OVERLAND PARK, Ks., April 30, 2020 – George Clinical, a global scientifically-backed clinical research organization, is collaborating with Saint Luke’s Mid America Heart Institute on a new study which will explore whether dapagliflozin (an SGLT inhibitor) can prevent disease progression in patients hospitalized with COVID-19 and at high risk for complications due to pre-existing cardio metabolic risk factors. The study will include 900 patients globally with approximately half of those coming from the United States and the remainder from other countries with high prevalence of COVID-19.
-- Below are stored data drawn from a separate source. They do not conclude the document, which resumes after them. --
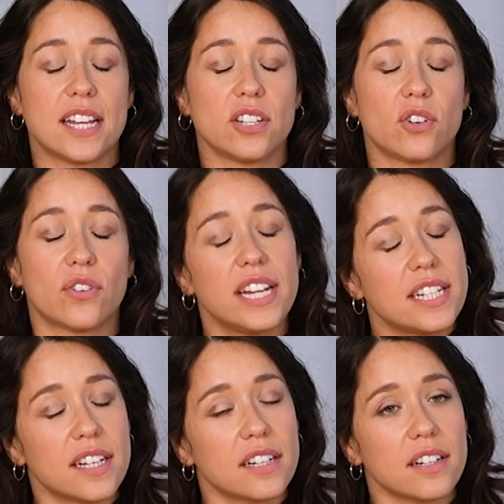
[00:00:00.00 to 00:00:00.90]

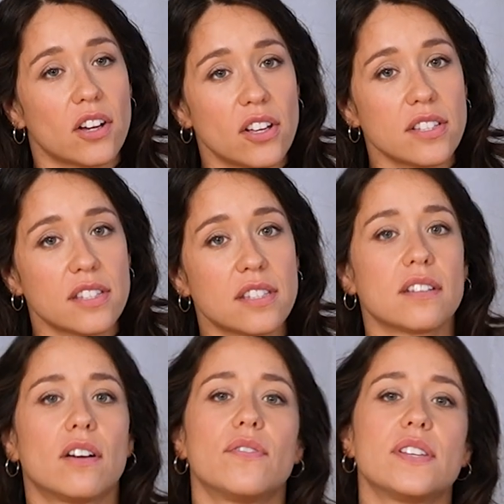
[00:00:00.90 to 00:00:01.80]
ingredient costs.
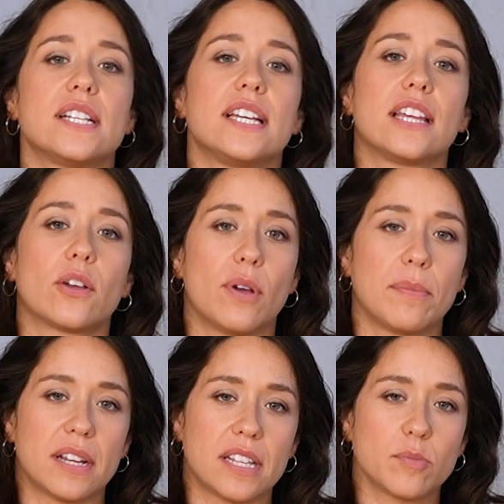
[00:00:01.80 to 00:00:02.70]
Obviously the
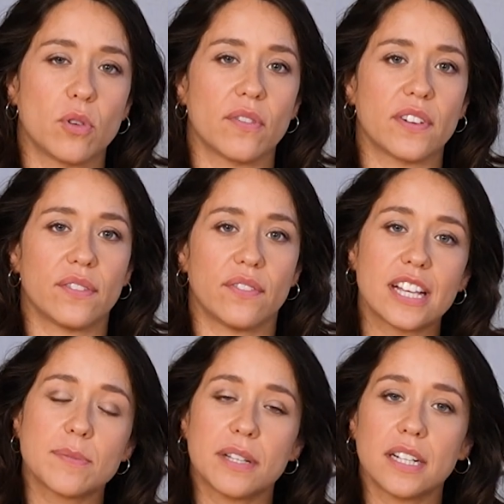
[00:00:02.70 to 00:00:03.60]
equipment is more of an
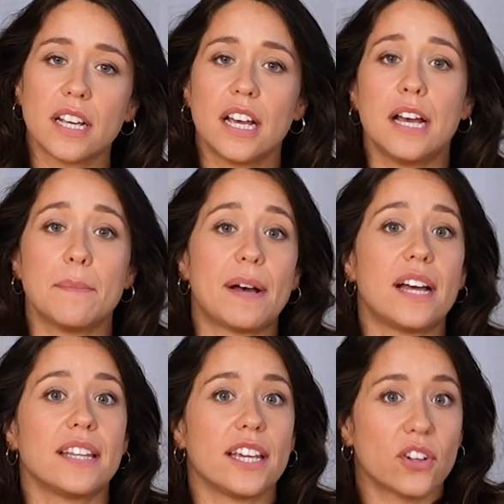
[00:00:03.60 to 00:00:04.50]
investment,
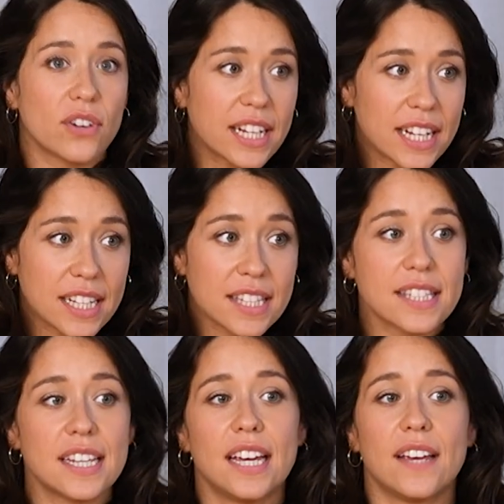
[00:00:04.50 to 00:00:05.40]
but the ingredients,
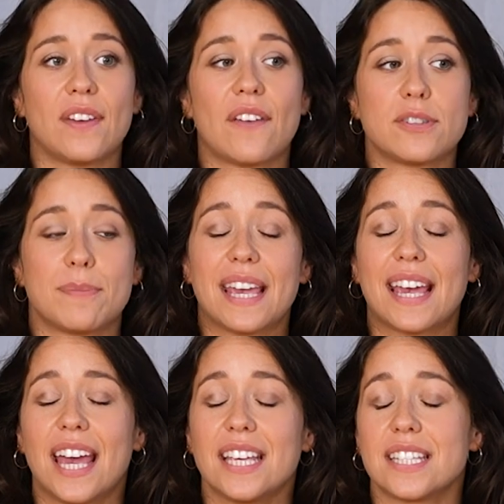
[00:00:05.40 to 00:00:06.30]
if you have to make
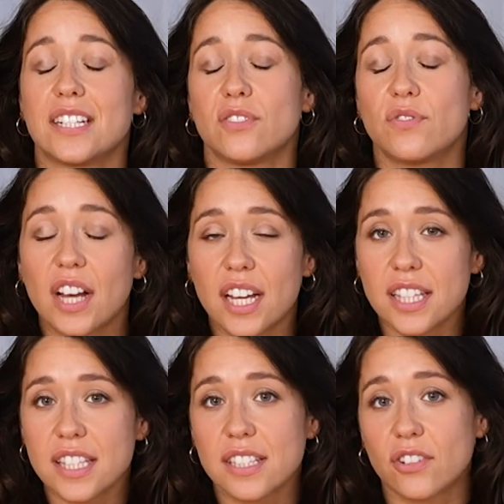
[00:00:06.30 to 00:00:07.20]
cakes in
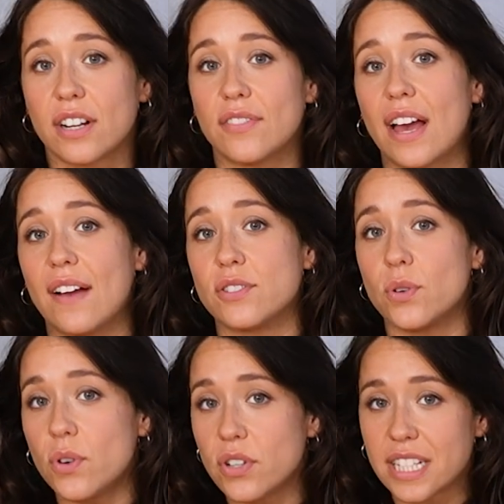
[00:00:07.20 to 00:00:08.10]
advance or if you have to
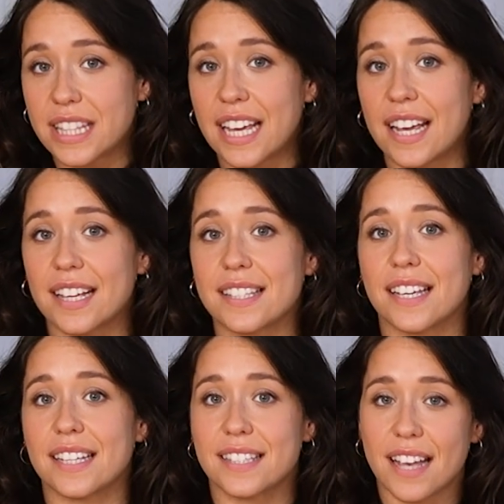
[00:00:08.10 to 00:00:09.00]
order things,
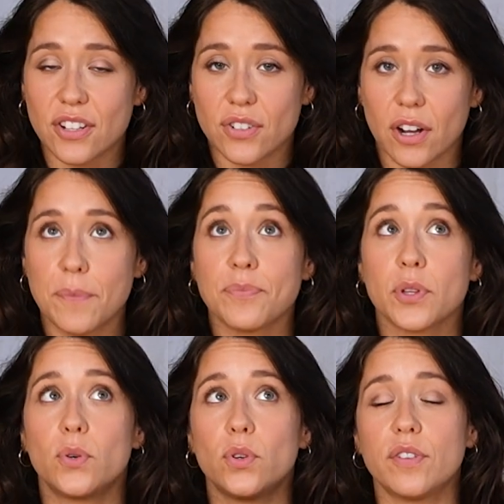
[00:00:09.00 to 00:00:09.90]
etc.,
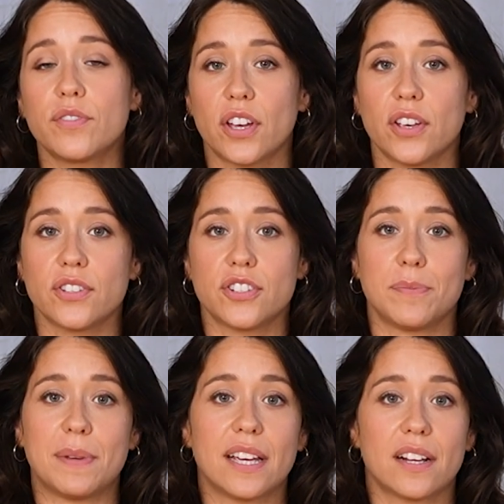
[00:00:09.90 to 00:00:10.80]
all of those should
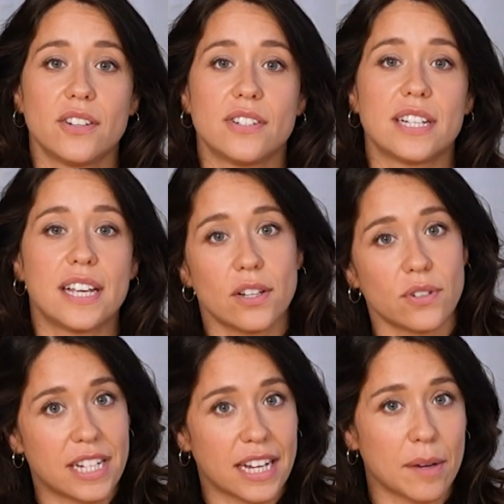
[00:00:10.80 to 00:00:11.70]
be included in your
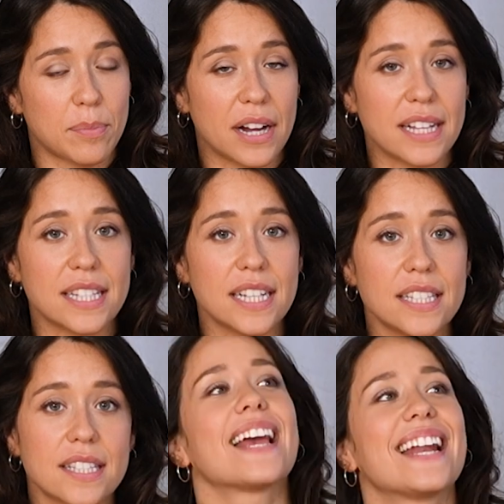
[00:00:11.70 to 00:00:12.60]
ticket
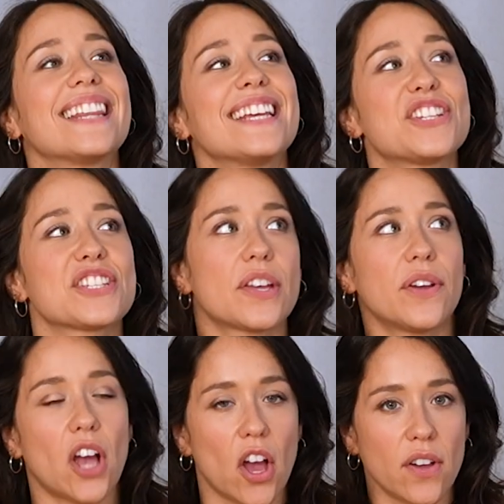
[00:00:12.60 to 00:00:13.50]
prices. And I think just
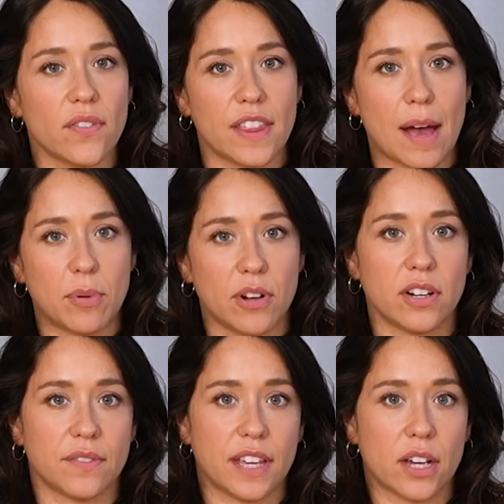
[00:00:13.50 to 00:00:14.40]
going over that point
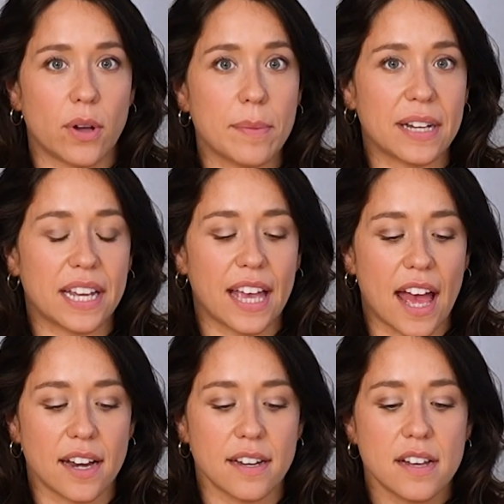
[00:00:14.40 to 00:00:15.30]
of the equipment
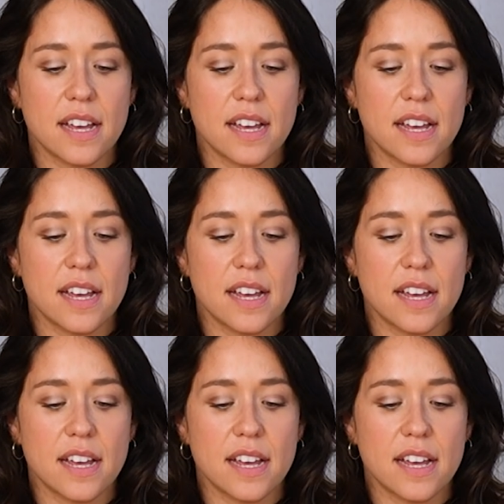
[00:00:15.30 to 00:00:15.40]
again,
Informed consent can be captured via virtual signing, camera phone imagery and witnessing to ensure social distancing and reduce risk of spreading of the virus among staff and patients. Remote clinical site monitoring and continuous site personnel training will be in place in each country. Electronic data capture powered by collaboration between Protocol First and the George Clinical data sciences team delivered best-in-class technology enabling the rapid study start-up.
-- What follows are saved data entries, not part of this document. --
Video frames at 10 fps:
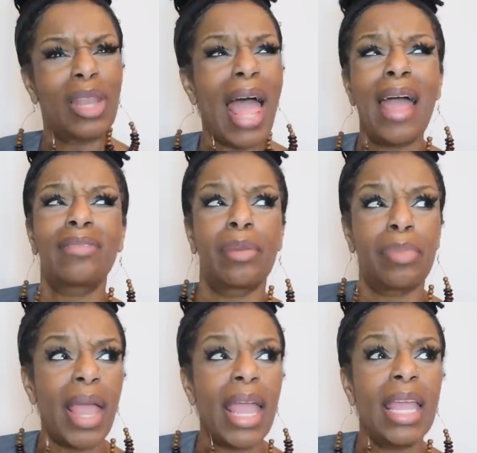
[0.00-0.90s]
will I have to
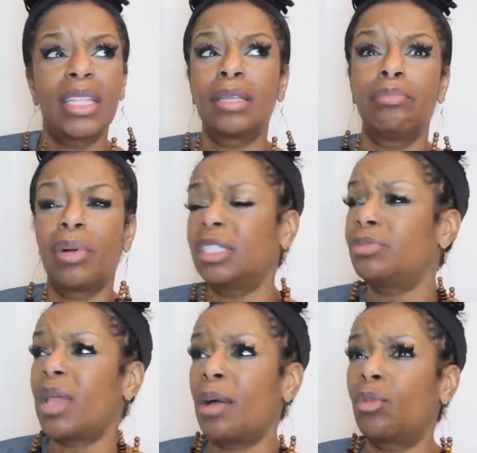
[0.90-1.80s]
pay to
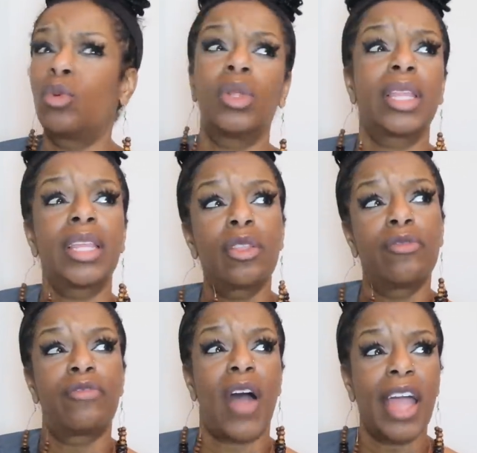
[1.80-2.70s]
bust me up? Or will the
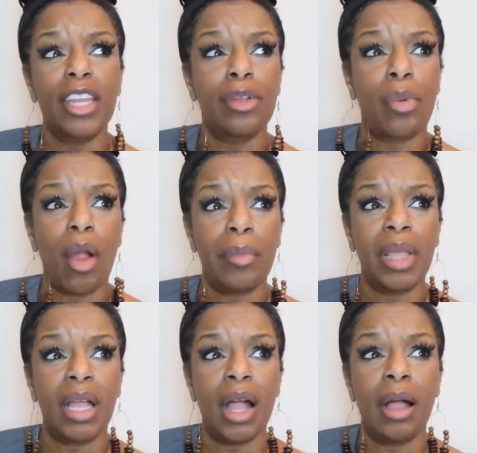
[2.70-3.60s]
fire
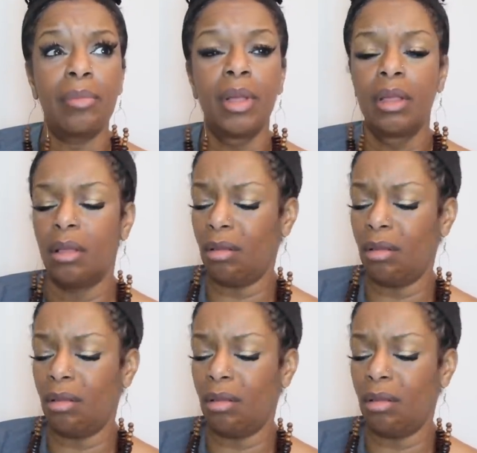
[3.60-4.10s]
department come?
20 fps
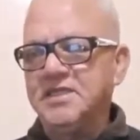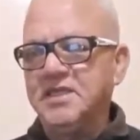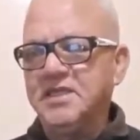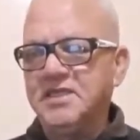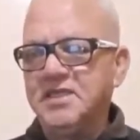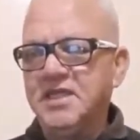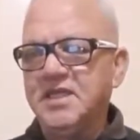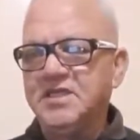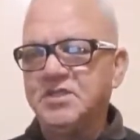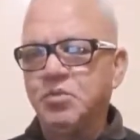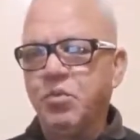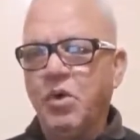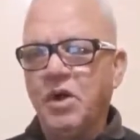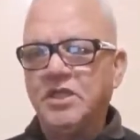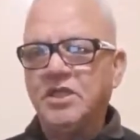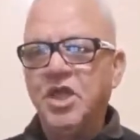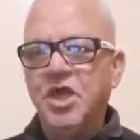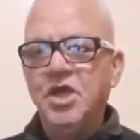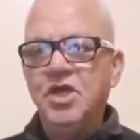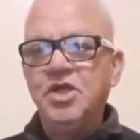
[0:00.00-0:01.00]
it is
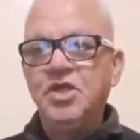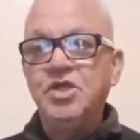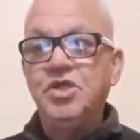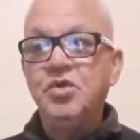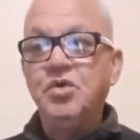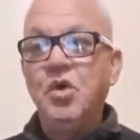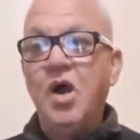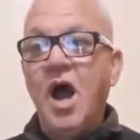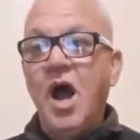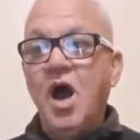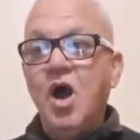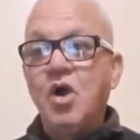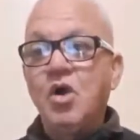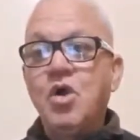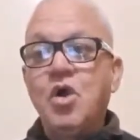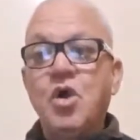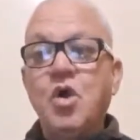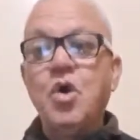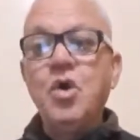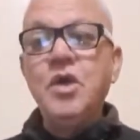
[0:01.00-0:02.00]
what you
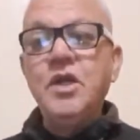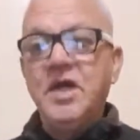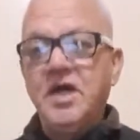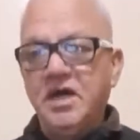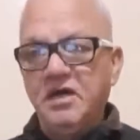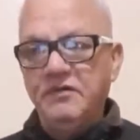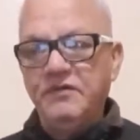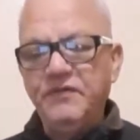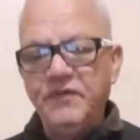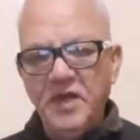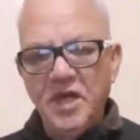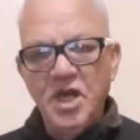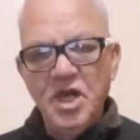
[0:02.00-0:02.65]
could have,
“The start-up of this study took less than three weeks, which is amazing for an international project of this magnitude,” stated George Clinical Chief Business Officer Sean Hart. “We were able to break down barriers showing strong global support and the kind of nimble mentality we all need to successfully manage research during this pandemic.”
Mikhail Kosiborod, MD, a cardiologist at Saint Luke’s Mid America Heart Institute and Vice President of Research at Saint Luke’s Health System, is principal investigator of the study referred to as DARE-19. Since patients with pre-existing health conditions are at greater risk for moderate to severe complications from SARS-CoV-2 infection, studies that evaluate potential protective measures are critical for both individual and public health outcomes during a time of pandemic.
“A study focusing on hospitalized patients who are at higher risk for severe disease due to pre-existing cardio metabolic disease offers us the path to better understand what treatments protect the body during infection and assist them in their overall battle with the SARS–COV- 2 virus,” said Chief Medical Officer Maria Ali of George Clinical.
This study targets countries with the current highest level of COVID-19 load on their healthcare systems. Study enrollment has begun in the Kansas City metropolitan area at Saint Luke’s Hospital of Kansas City and other multiple other hospitals around the nation. The Kansas City area is also home to the U.S. headquarters of George Clinical.
“The fact that we could progress from concept to ‘first patient in’ within 30 days is remarkable,” said Global Project Director Emily Akin. “I also want to acknowledge a high level of support from governmental regulatory agencies and local ethics committees whom helped move the study into recruitment.”
The partnership between Saint Luke’s and George Clinical, along with a key pharmaceutical industry partner, uses cutting-edge technology which accomplishes investigator training, study initiation virtually and remote monitoring techniques. George Clinical scientific leadership, operational infrastructure and data science teams are actively advising stakeholders on numerous potential COVID-19 vaccine and treatment studies.
About George Clinical
George Clinical is a leading global clinical research organization founded in Asia-Pacific driven by scientific expertise and operational excellence. With 20 years of experience and more than 300 people managing 38 geographical locations throughout the USA, Asia-Pacific region and Europe, George Clinical provides the full range of clinical trial services to biopharmaceutical, medical device, and diagnostic customers, for all trial phases, registration and post-marketing trials.